--- START ---

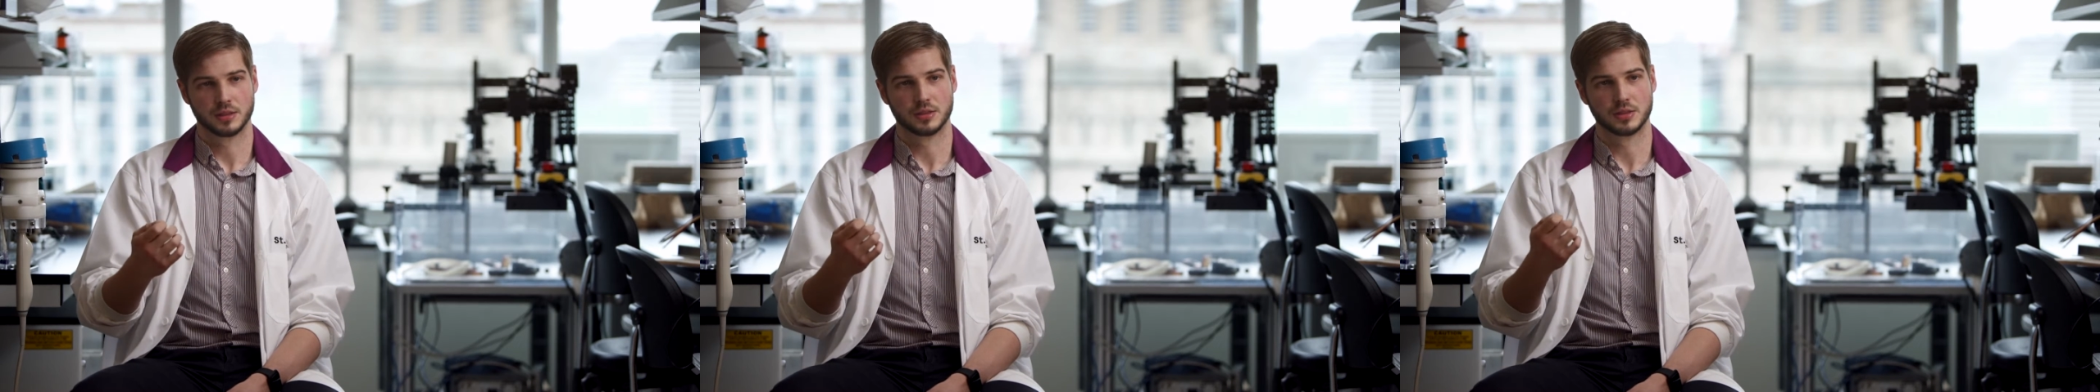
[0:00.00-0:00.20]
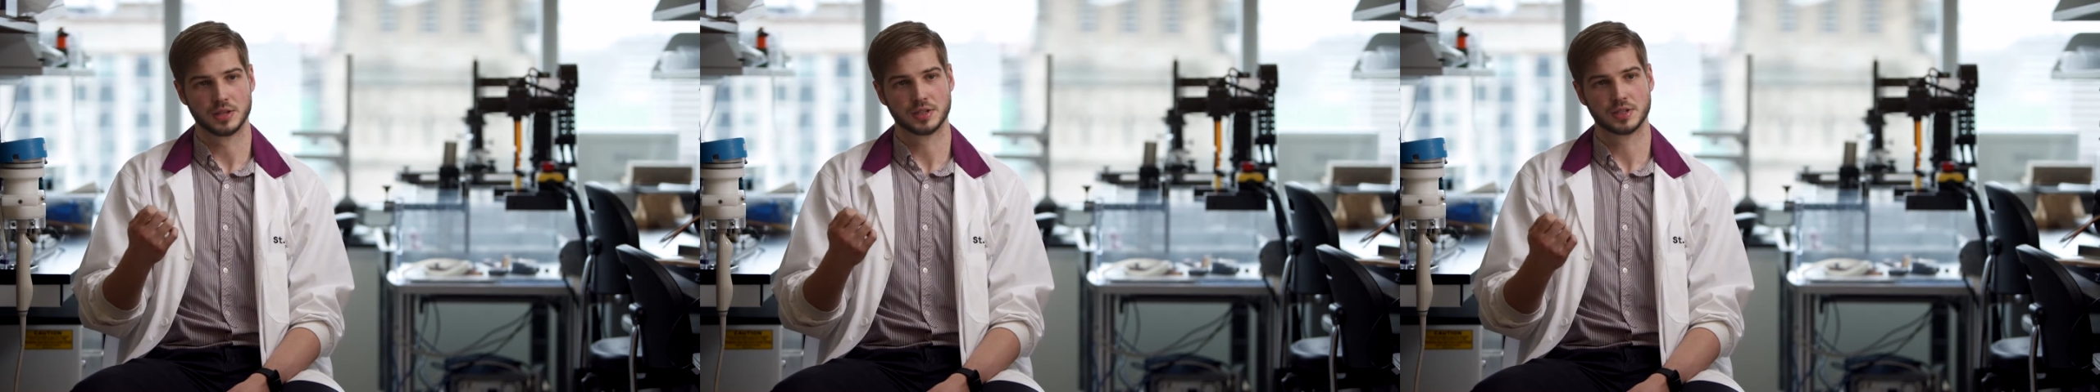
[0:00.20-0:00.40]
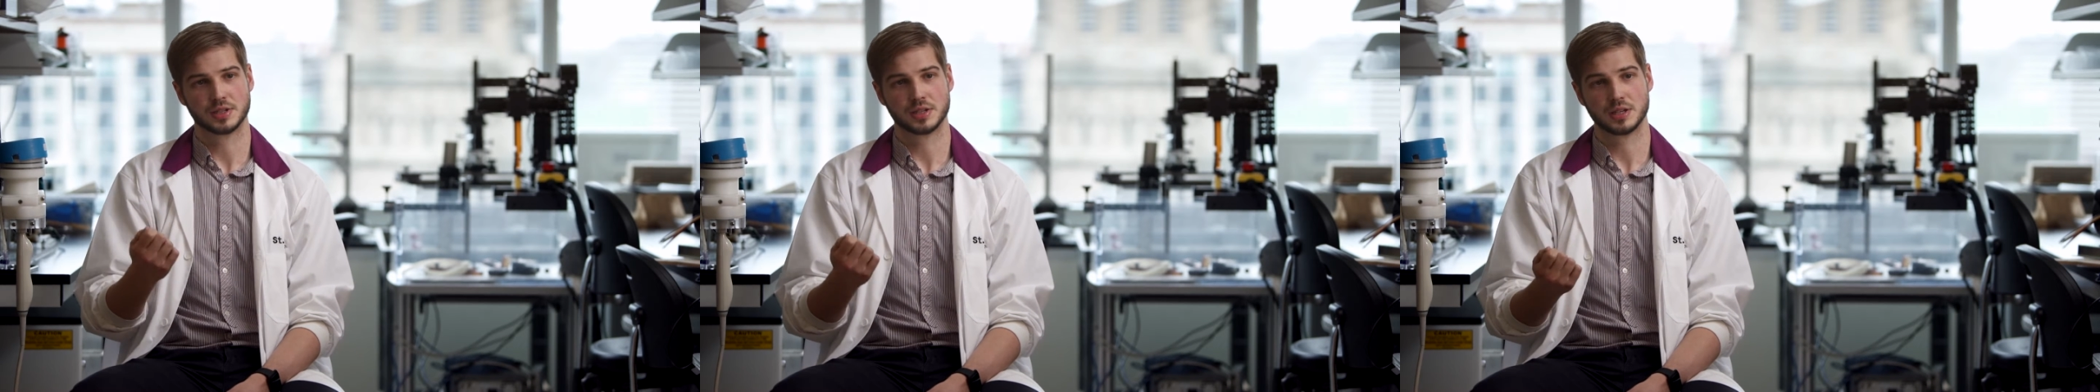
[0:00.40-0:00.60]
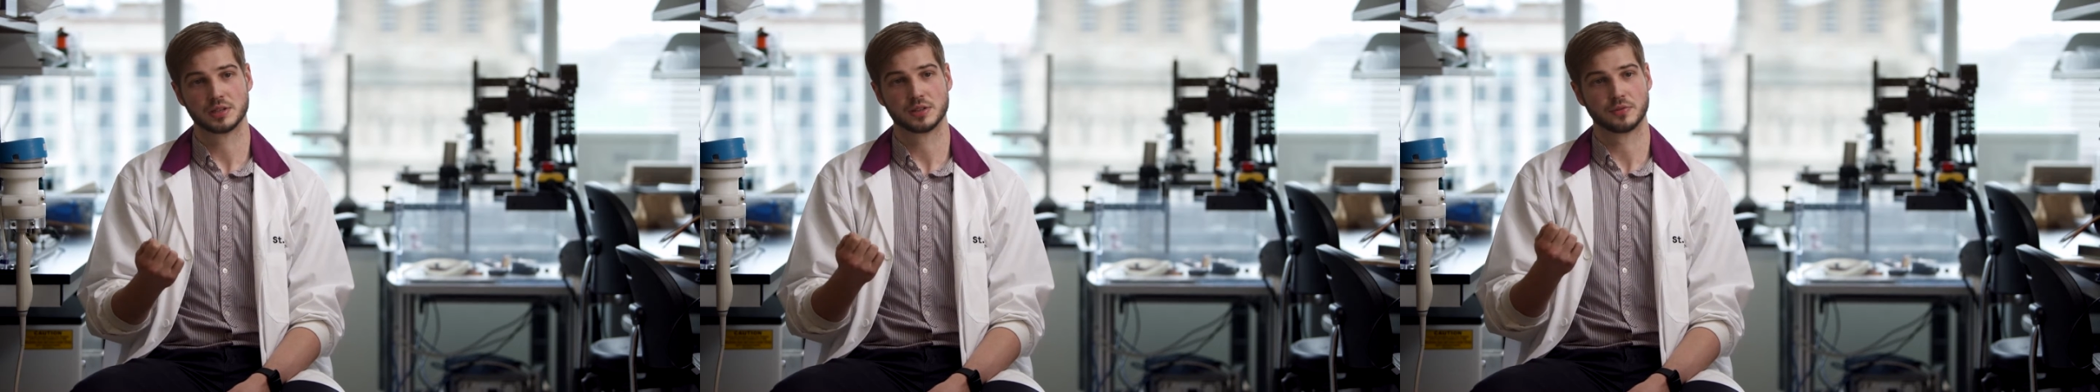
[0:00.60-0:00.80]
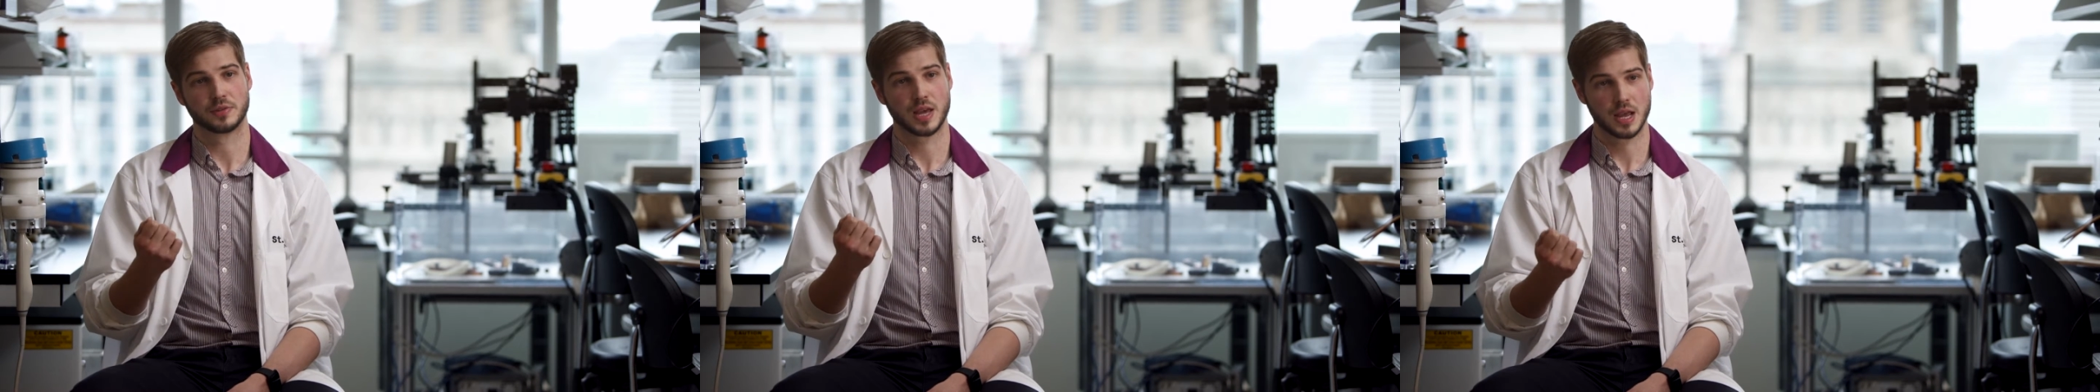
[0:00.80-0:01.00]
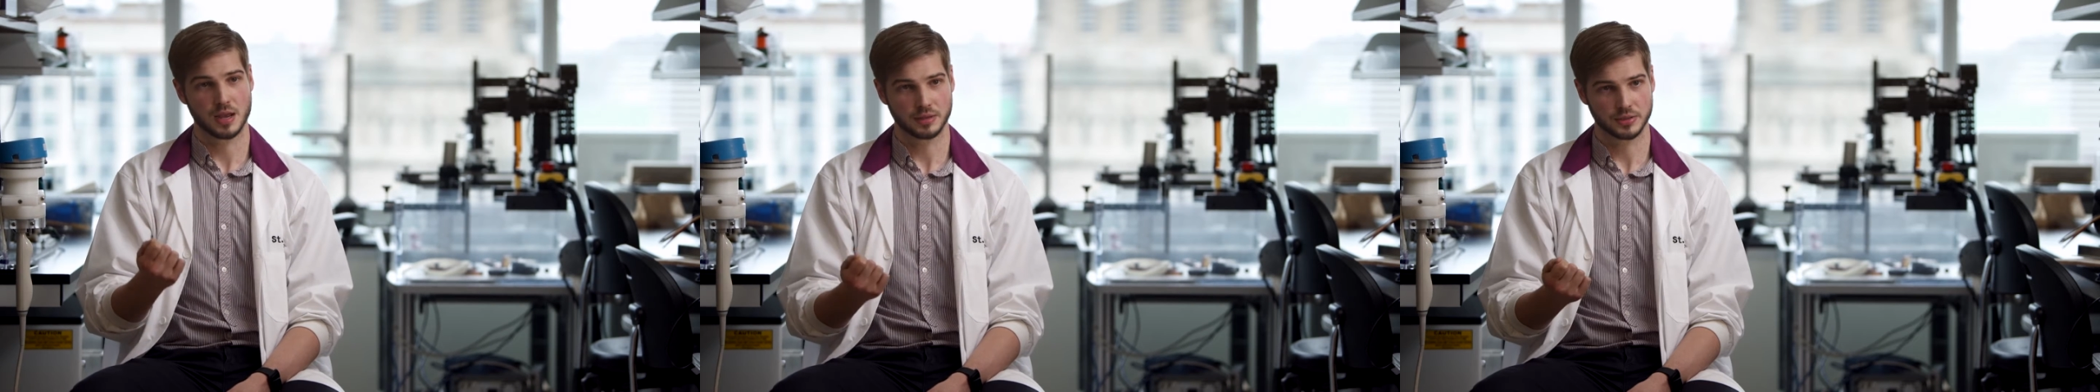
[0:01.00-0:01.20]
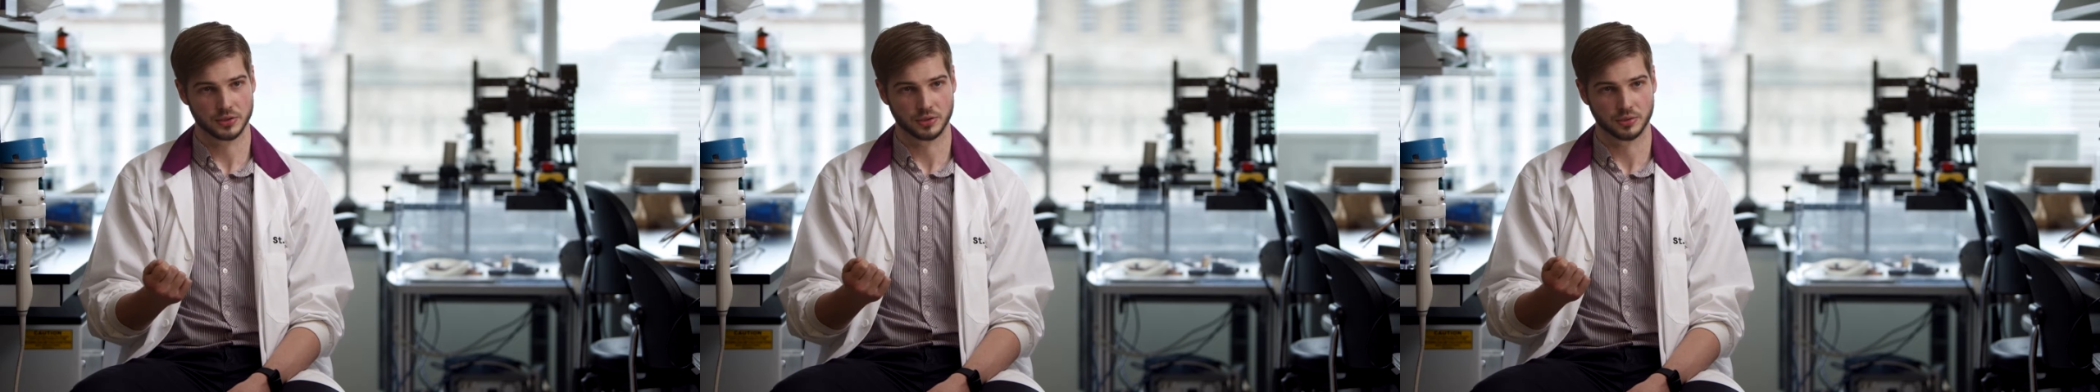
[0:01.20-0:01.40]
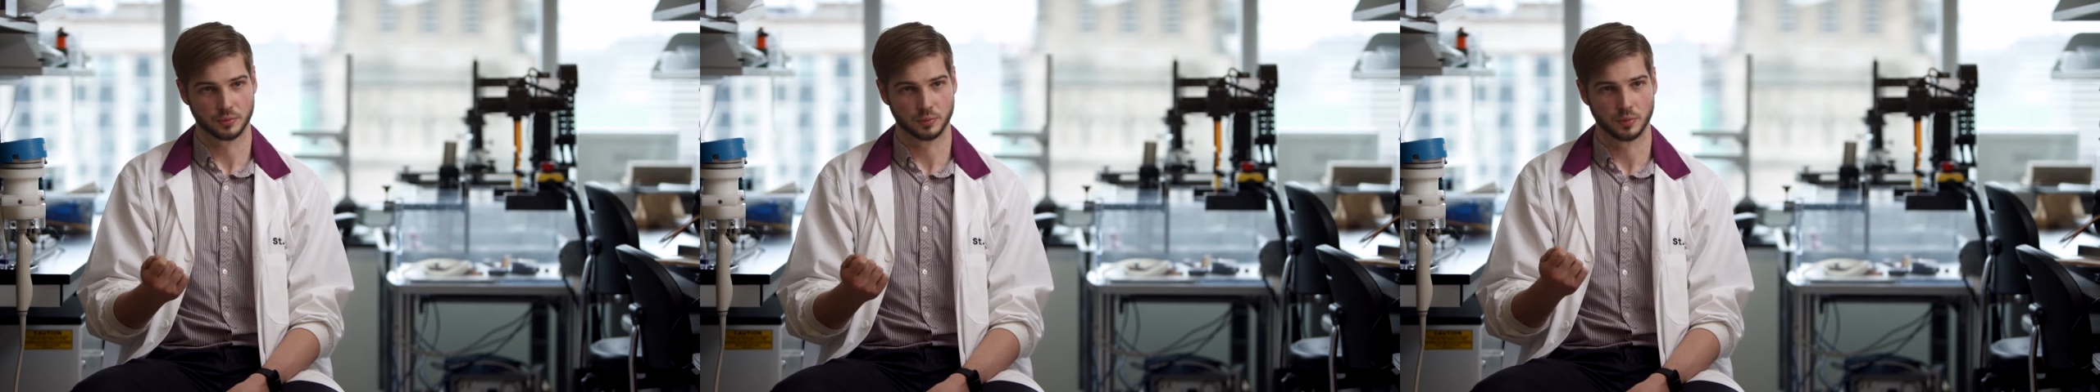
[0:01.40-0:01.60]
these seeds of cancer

--- END ---

◆ Problem to solve: Copy out the whole listing word for word, except for any picture it includes.

◆ Written response:
[0:00.00-0:00.20]
[0:00.20-0:00.40]
[0:00.40-0:00.60]
[0:00.60-0:00.80]
[0:00.80-0:01.00]
[0:01.00-0:01.20]
[0:01.20-0:01.40]
[0:01.40-0:01.60]
these seeds of cancer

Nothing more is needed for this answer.